Но хозяйнушко, которого сыскивал художник, не показался на глаза, а соседская половина стояла за дощатым забором, унизанным обрубленными гвоздями и обросшим понизу всякой садовой чертополошиной, с которой старый человек невольно в ладу, устав с нею ссориться, и принимает ее право на жизнь. Братилов приник к штакетинам, сквозь проредь высматривая меж смородой и крыжовником зверуший ход; досчатые планки были покрыты малахитовой зеленью, словно бы и здесь любовно поработала художная рука. «Тлен, оказывается, имеет свои украсы, одеваясь в цветистые зазывные одежды, – вдруг подумал Братилов, скоро отвлекаясь от досмотра. – И смерть вот облекается в нарядные пречудные одежды». Братилов зачарованно вглядывался в накипь пушистого мха, скоро изъедающего вещные приметы бытия; вот-вот повалится огорожа, изопреют в труху столбушки, и по этому праху обильно высыплет злая жирная крапива. На штакетинах лежал узор, похожий на татуировку; паутина трещин, эти морщины неизбежной старости, тоже высекалась по неведомому рисунку художного мастера смерти, и, блуждая по этому лабиринту, взгляд невольно упирался в неизбежный тупик. Склячив спину, исследуя грядущий путь, торчал Братилов у забора, бесслезно оплакивая свою незадавшуюся бобылью судьбу. И тут в горбину шаловливо постучали кулачишком, будто по хребтине пробежала вернувшаяся в дом зверушка.
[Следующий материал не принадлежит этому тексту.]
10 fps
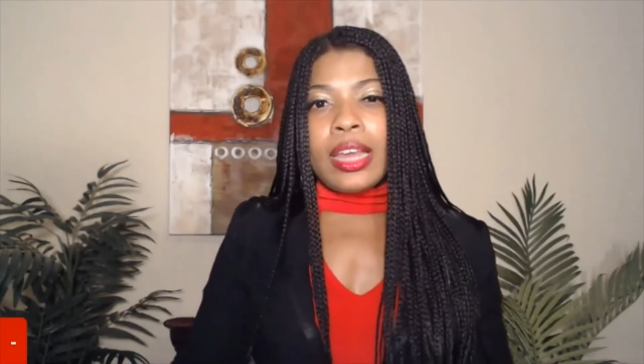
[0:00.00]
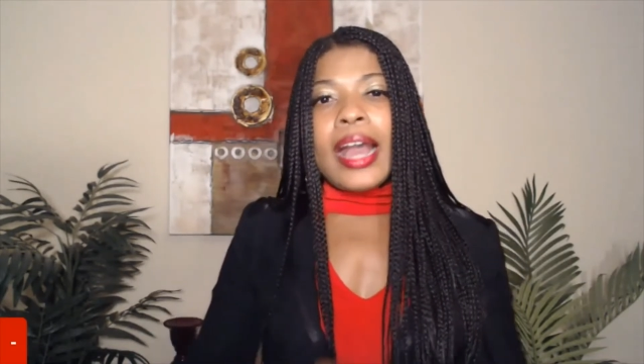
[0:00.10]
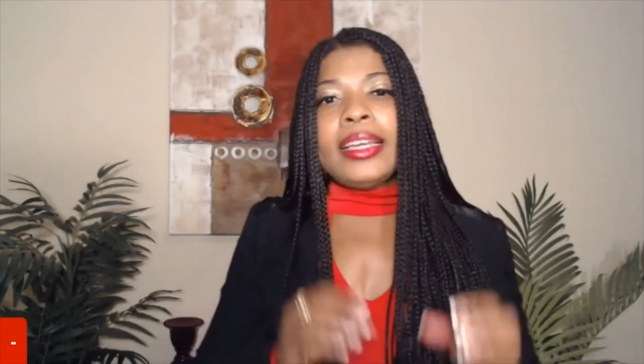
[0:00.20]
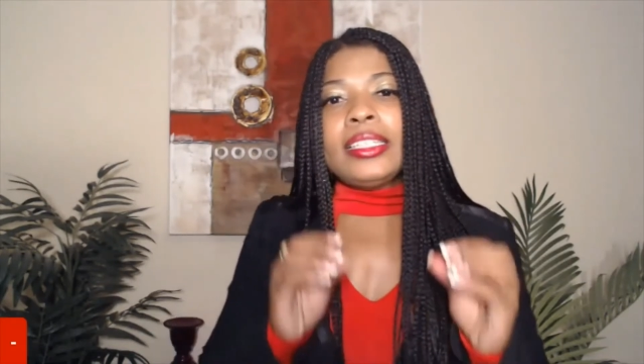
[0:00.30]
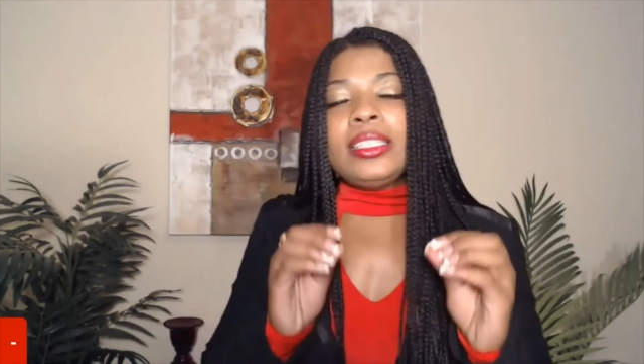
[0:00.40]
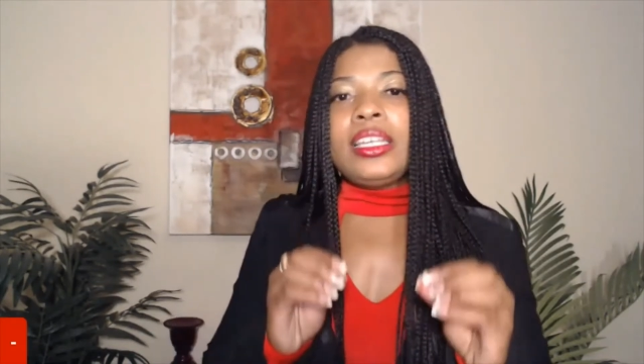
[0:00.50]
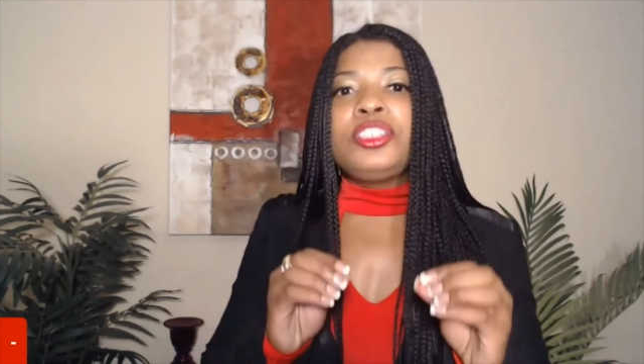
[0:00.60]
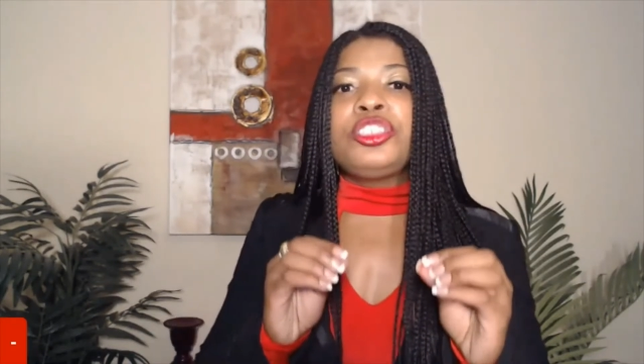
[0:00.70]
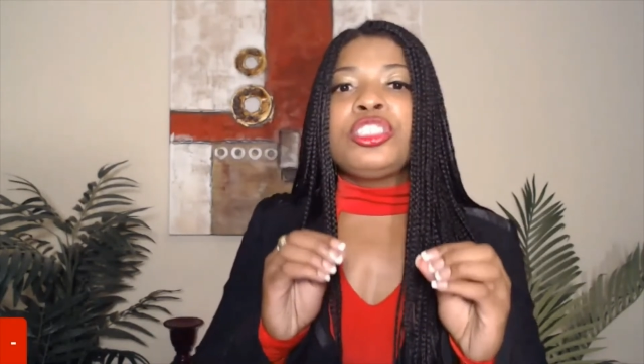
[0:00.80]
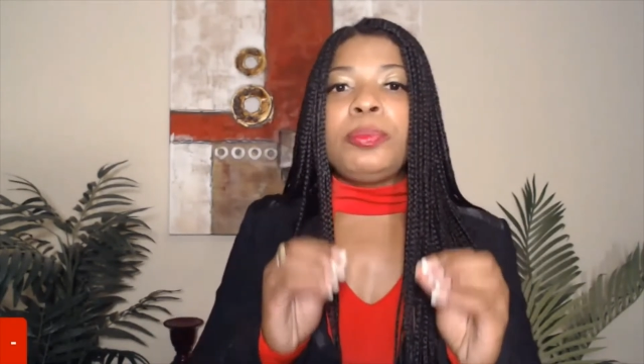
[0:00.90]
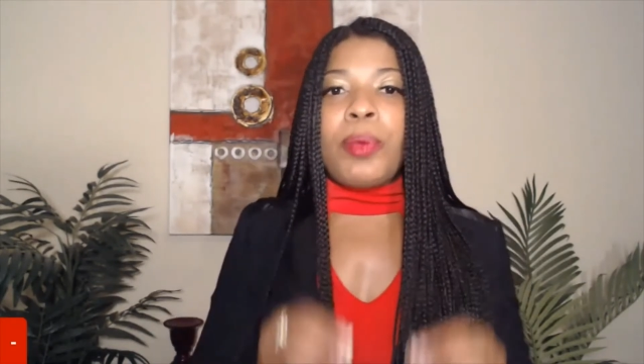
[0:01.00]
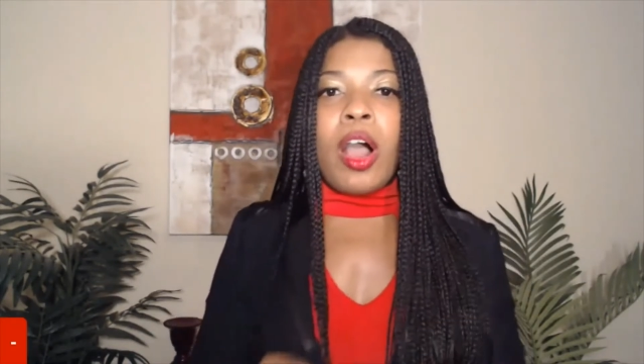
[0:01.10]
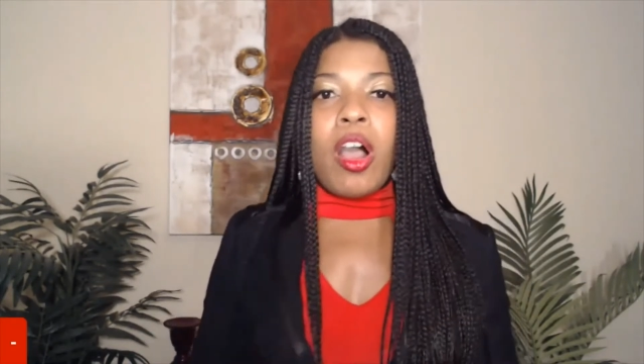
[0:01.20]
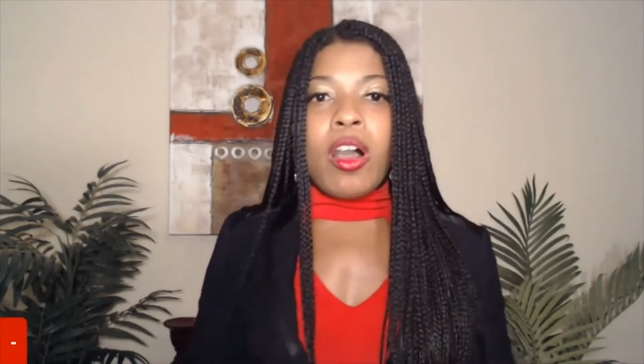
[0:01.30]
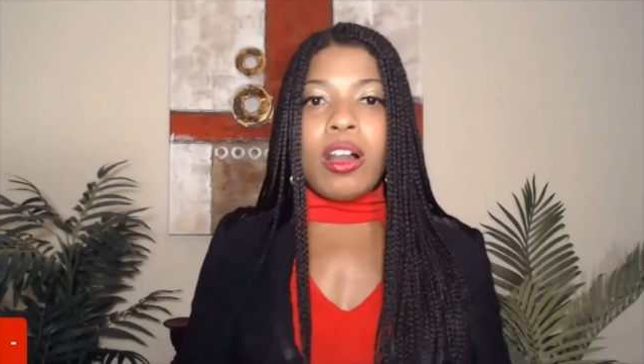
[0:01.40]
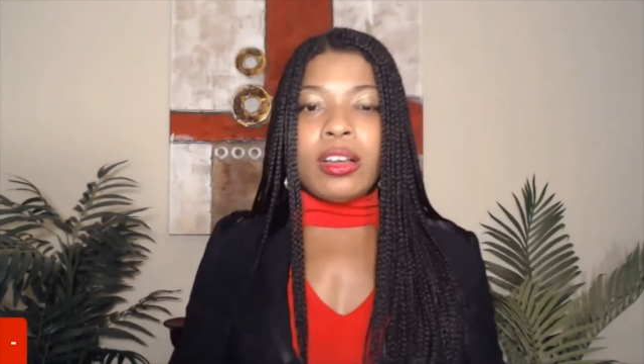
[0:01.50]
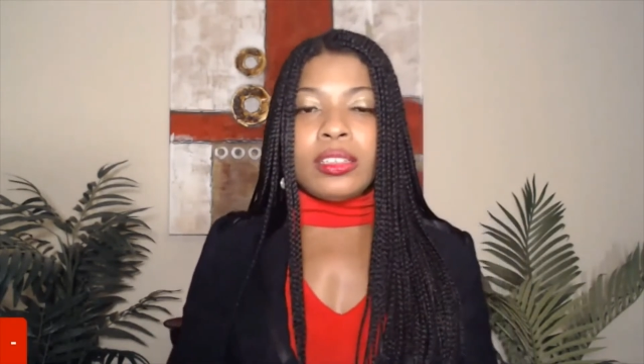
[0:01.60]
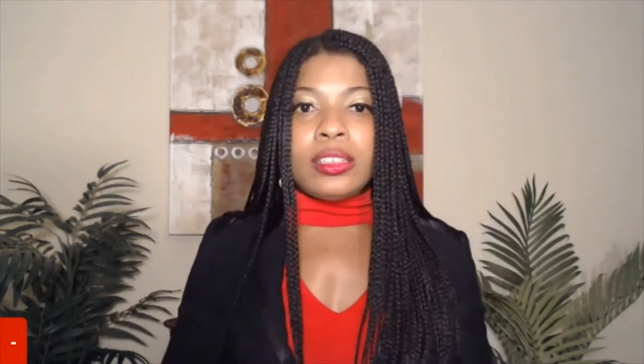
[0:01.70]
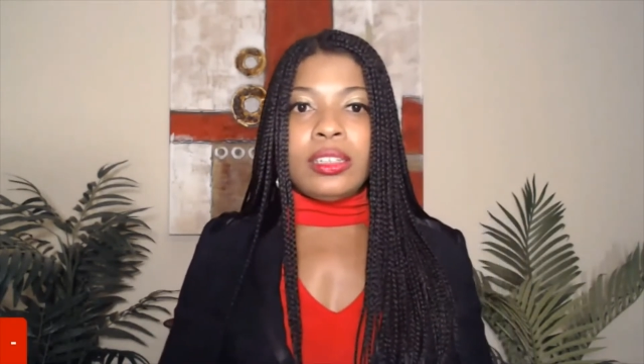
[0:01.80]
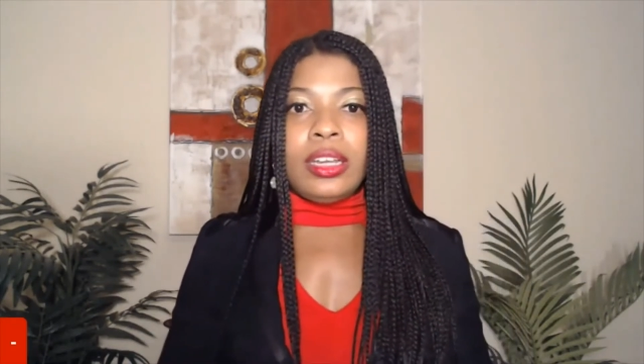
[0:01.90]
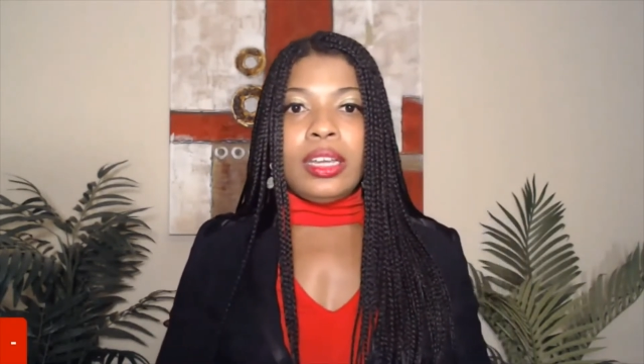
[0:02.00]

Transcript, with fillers: I intentionally paused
– И что в горбу? Денюжки. Кто скопил? Дедушка. Давай на двоих?

Братилов вздрогнул от родного голоса, не веря ушам своим, обернулся. Братцы мои, в какую красавушку провернулась недавняя белая мохнатая зверушка-домовушка, хранительница очага. Глаза не отвесть. А простые проговористые деревенские словечки были кинуты так тепло и открыто, что сердце сразу екнуло и провернулось в своем лежбище. Господи, ослепнуть же можно!

Если возможно пожирать глазами, то Братилов воистину в один дух поглотил видение взглядом, и только от одного этого восторга Миледи невольно обомлела. Ее еще никто так открыто не любил, так не истаивал от счастия, словно бы перед Алексеем выросла из куртинки ивняка и багульника сама Пресвятая Богородица, ибо нет под небесами по всему белу свету никого любимее Божьей Матери. Миледи вдруг смутилась, зачастила, необязательными словами укрепляя мостик, однажды порушенный ее всполошливым норовом.